ピンとこなければ、しっくりくる夢が出てくるまで探していけばいいとのことなので、「ちがうんだよな~」とクシャクシャと丸めて捨てていきます。
そして、新たに夢のデザインをしていると、「仕事で上司から認められて昇進する夢」も出てきますが、それもしっくりこず、丸めて捨ててしまいます。
すると、夫と二人で高い山を登っている夢が思い浮かんできます。
標高が高い山で周りには雪があるのに、夢の中だから防寒や登山の装備がいっさい必要ありません。お気に入りのTシャツと短パンを着て、二人で楽しそうに山のふもとの街を眺めている夢。
もっと上からの風景を眺めたくなり、二人で軽快に山を登っていく夢をデザインしたとたん、心地よい眠りの中に落ちていきました。
力まなくても、自然に思いが伝わる
朝起きたときに、比較的気分がスッキリしていて、「あれ? 気分の重さが軽減しているかも」と不思議な気分。
いつもだったら余裕がなく、子どもたちにイライラするのに、保育園に行く直前までほうっておくことができて、しかもちゃんと時間に間に合っています。
通勤中に、苦手な職場の人のことを思い出してしまい、気分が重くなったのですが、実際に顔を合わせてみると、やりとりもスムーズで少し元気が出てきます。
仕事を終えて、子どもたちの食事をすませて寝かしつけると、「今日はどんな夢をデザインしようかな?」と布団に入るのが楽しみになってきます。

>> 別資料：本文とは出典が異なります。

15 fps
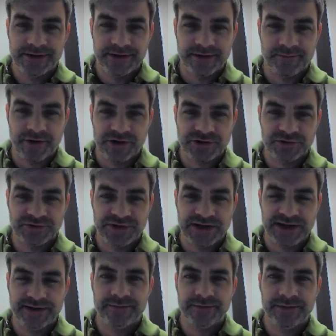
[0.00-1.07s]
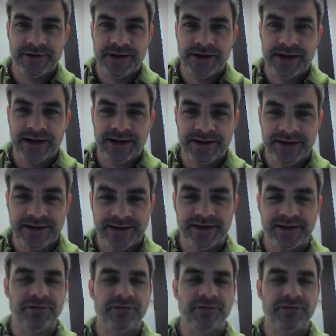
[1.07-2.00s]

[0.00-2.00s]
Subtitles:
the module type, and then the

前回の夢の続きでもいいし、さらに空を飛べる夢だっていい。いくつか夢をデザインして丸めて捨てているうちに、いつの間にか心地よい眠りに落ちていく。
それをくり返していたら、子どもが自分たちでちゃんと保育園に行く用意をしてグズらなくなっていて、ちょっとびっくりします。
職場でも、同僚や部下に仕事を気軽に振り分けられるようになり、上司にもそのチェックをお願いできるようになります。
「ちょっとラクに仕事ができるようになったかも」とうれしくなります。
「これってもしかしてアサーティブネスができるようになったから、ちゃんと相手に自分が求めていることが伝わるようになったの?」と思ったのですが、意識して頼み方を変えたりはしていないので、不思議な感じです。
自己主張をしているつもりはなく、自然体で「これお願い!」と渡しているだけなのに以前と何がちがうんだろう?
そういえば、子どもたちも細かく指示していないのに勝手に動いてくれています。
私が求めていることを力んで相手に伝える必要がなくて、自然と伝わるのがアサーティブネスなのかもしれない。
訓練の効果が出ているのがうれしくなって、さらに夢をデザインしたくなっていたのです。